Bishop Daniel Ivancho appointed Elko in 1954 as the Rector of St. John the Baptist Byzantine Catholic Cathedral. Yet just three months later, Ivancho abruptly resigned as bishop, and the Holy See directed Elko, as the Vicar General of the Exarchate, to administer it. On February 16, 1955, Archbishop Amleto Giovanni Cicognani, the Vatican's delegate to the United States, announced that Elko would be elevated to the episcopacy. On March 6, 1955, he was ordained as bishop at St. Peter's Basilica in Rome, Italy, by Cardinal Eugène-Gabriel-Gervais-Laurent Tisserant, Dean of the College of Cardinals and the Secretary of the Congregation for the Oriental Churches.

Episcopate of Bishop Elko
The formerly immigrant Ruthenian Church was by the 1950s now overwhelmingly American-born and modernizing rapidly in the post-World War II era. Bishop Elko sought to engage the new generation by leading change within the Exarchate. He immediately sought and was granted permission by Rome to permit English, in addition to the ancient liturgical language Old Church Slavonic, to be used in the celebration of the Divine Liturgy.
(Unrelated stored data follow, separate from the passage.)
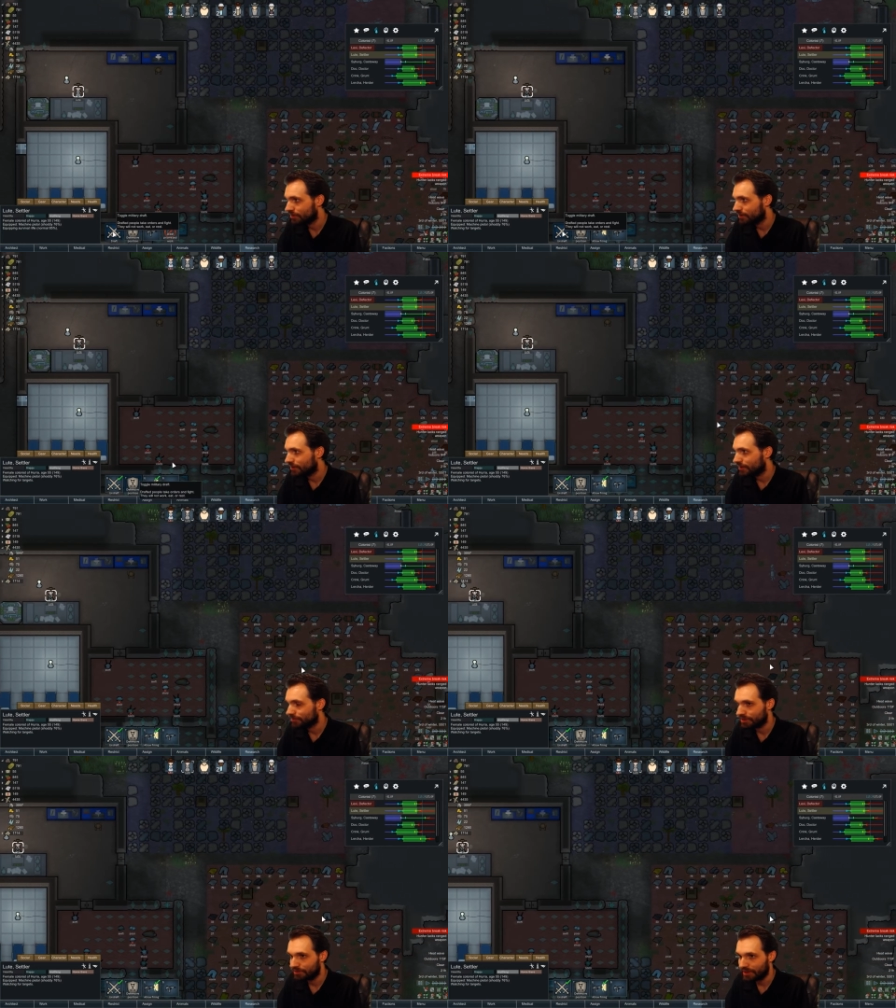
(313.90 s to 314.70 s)

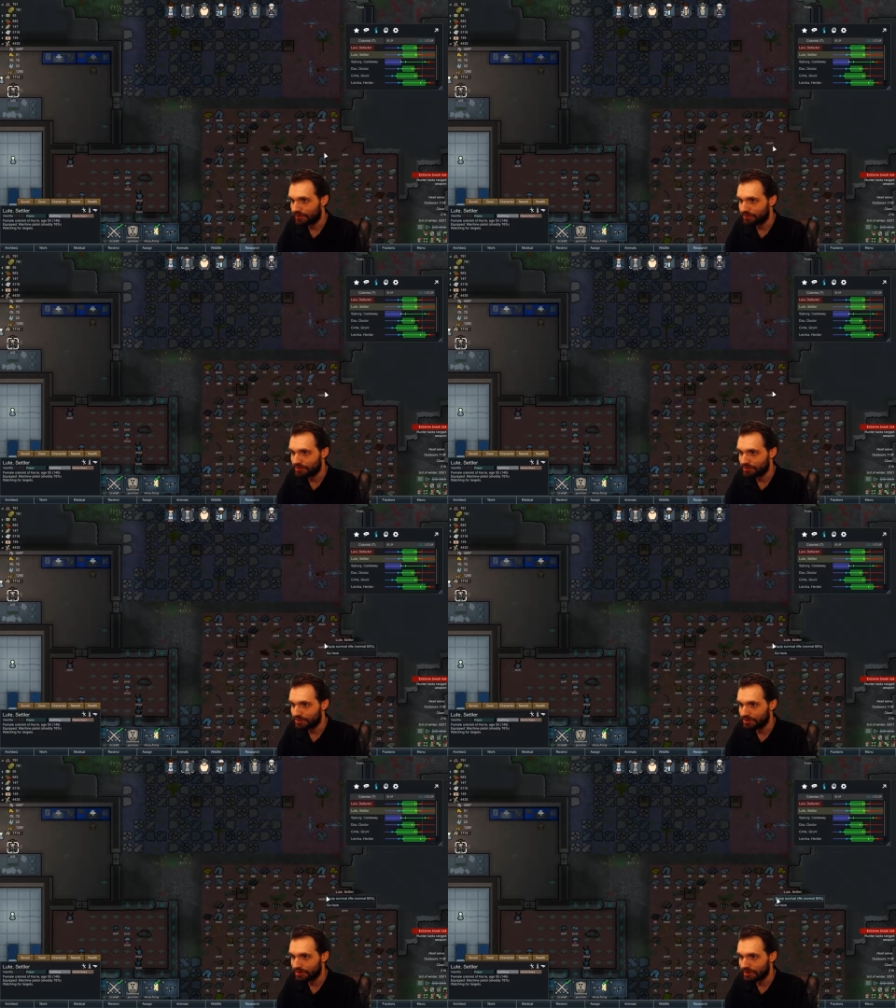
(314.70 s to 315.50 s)
I'm going to draft you so
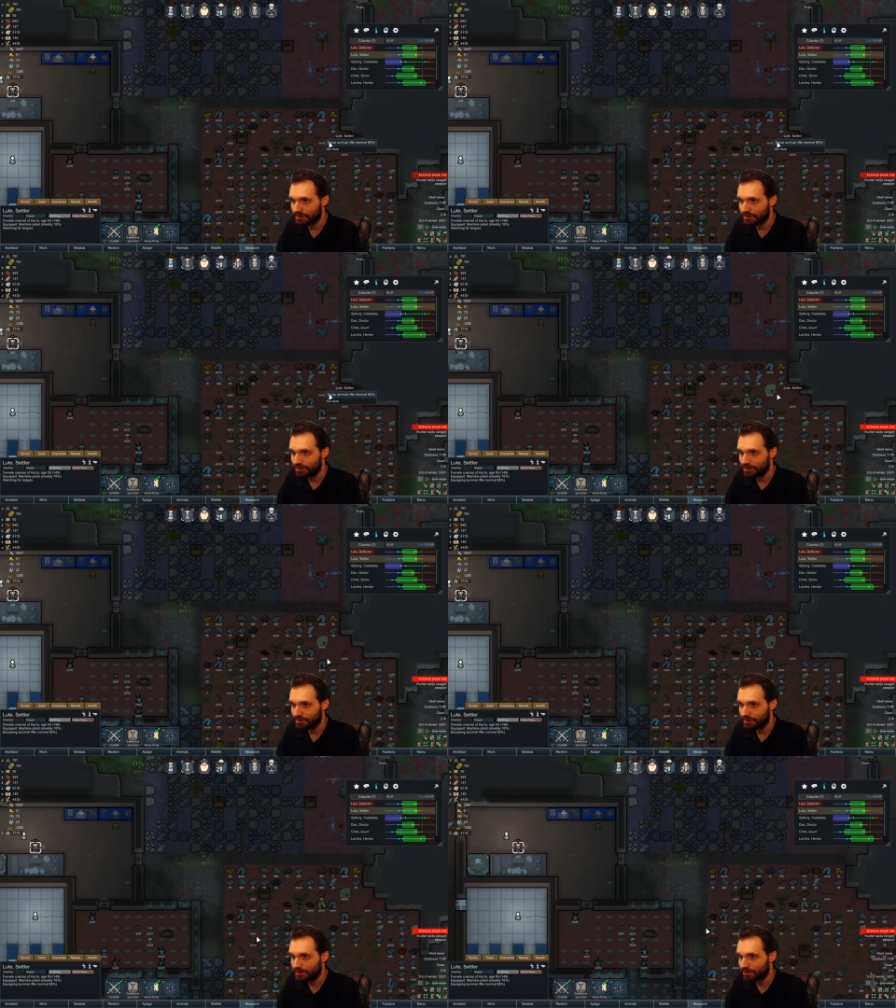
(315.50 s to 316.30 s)
you can actually go
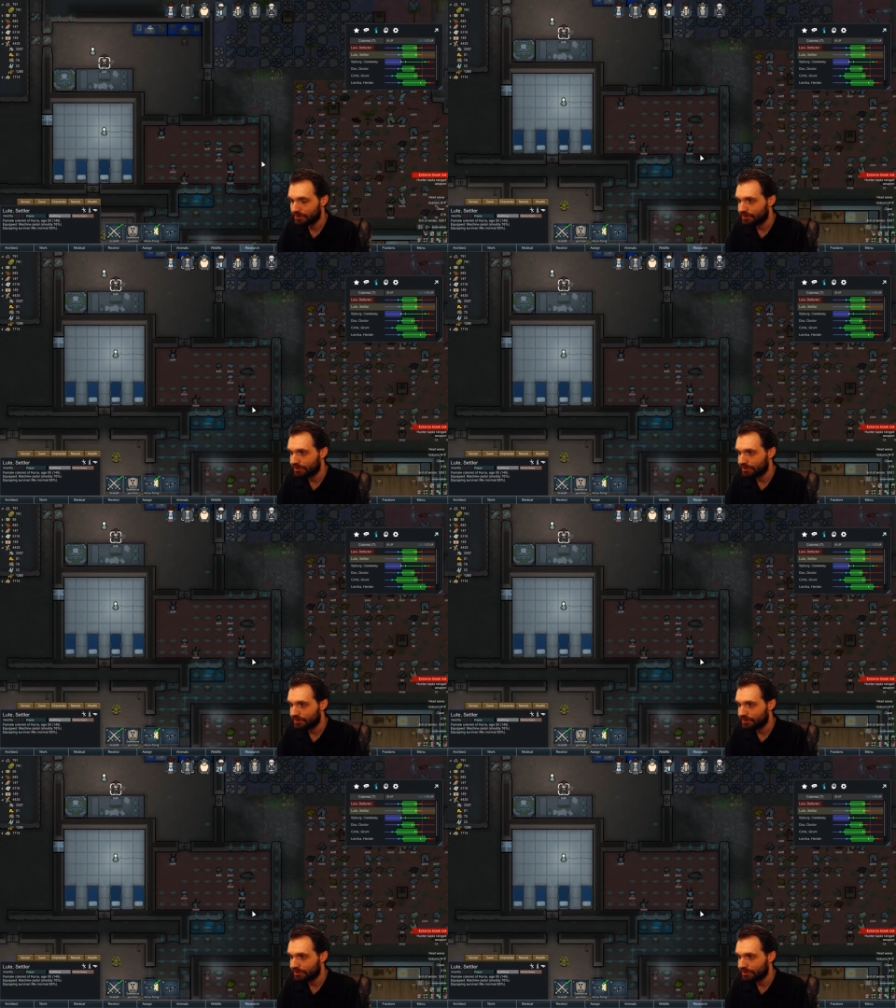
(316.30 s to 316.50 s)
out there.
He next established in 1956 a new weekly newspaper, The Byzantine Catholic World. The term "Byzantine Catholic" was relatively new and represented something of a re-branding for the Church. The term began in usage in the 1940s in an effort to clarify the ritual identification of the Church to the majority American Latin-Rite Catholics, replacing the traditional European appellation of "Greek Catholic". The Church roots were historically "Greek" in the sense that Christianity came to the Slavs in the 9th century by the missionary brothers Saint Cyril and Saint Methodius. But the new name aimed to evoke the even older and more glorious history of Eastern Christianity in Constantinople and the Byzantine Empire.

Elko's administration also undertook the construction of more than one hundred churches and schools. However, in the spirit of Latinism and assimilation, Elko recommended that many traditional Byzantine architectural features, such iconostasis, or as icon screens, be omitted or removed from the new or renovated churches. The Church's membership, largely in the northeastern United States, began to migrate to the West. Elko assigned priests to do organizational work there, and established new parishes in California and Alaska.

Rome upgrades the American Church's status
Since its inception in 1924 as the "Apostolic Exarchate of United States of America, Faithful of the Oriental Rite (Ruthenian)", the organizational status of Elko's American Greek Catholic Church was merely that of a missionary territory with limited self-governing authority, the homeland being Europe—albeit under Communist persecution since 1946.

On July 6, 1963, the Vatican upgraded the status of the church from Exarchate to Eparchy, or diocese according to the Latin-Rite terminology. A decree by the newly elected Pope Paul VI  divided the entire U.S. territory of the Church into two separate ecclesiastical jurisdictions. The first, centered in Passaic, New Jersey, included the Eastern states and the second jurisdiction, centered in Pittsburgh, included the rest of the nation. Both jurisdictions now held the canonical status of an eparchy or a full diocese. Elko continued as the American Church's senior hierarch, but a new bishop, Stephen Kocisko, was installed for Passaic.

The Second Vatican Council and the Eastern Catholic Churches
Elko was appointed a Consultor to the Congregation for the Oriental Churches and took part in the proceedings, held in Rome from 1962 to 1965, of the Second Vatican Council. It issued a decree, promulgated by Paul VI on November 21, 1964, titled Orientalium Ecclesiarum. The new policy underscored the richness of the Eastern Rite churches and respect for them. It urged Eastern Rites to return to the roots of their distinctive rituals and to avoid Latinization of their practices.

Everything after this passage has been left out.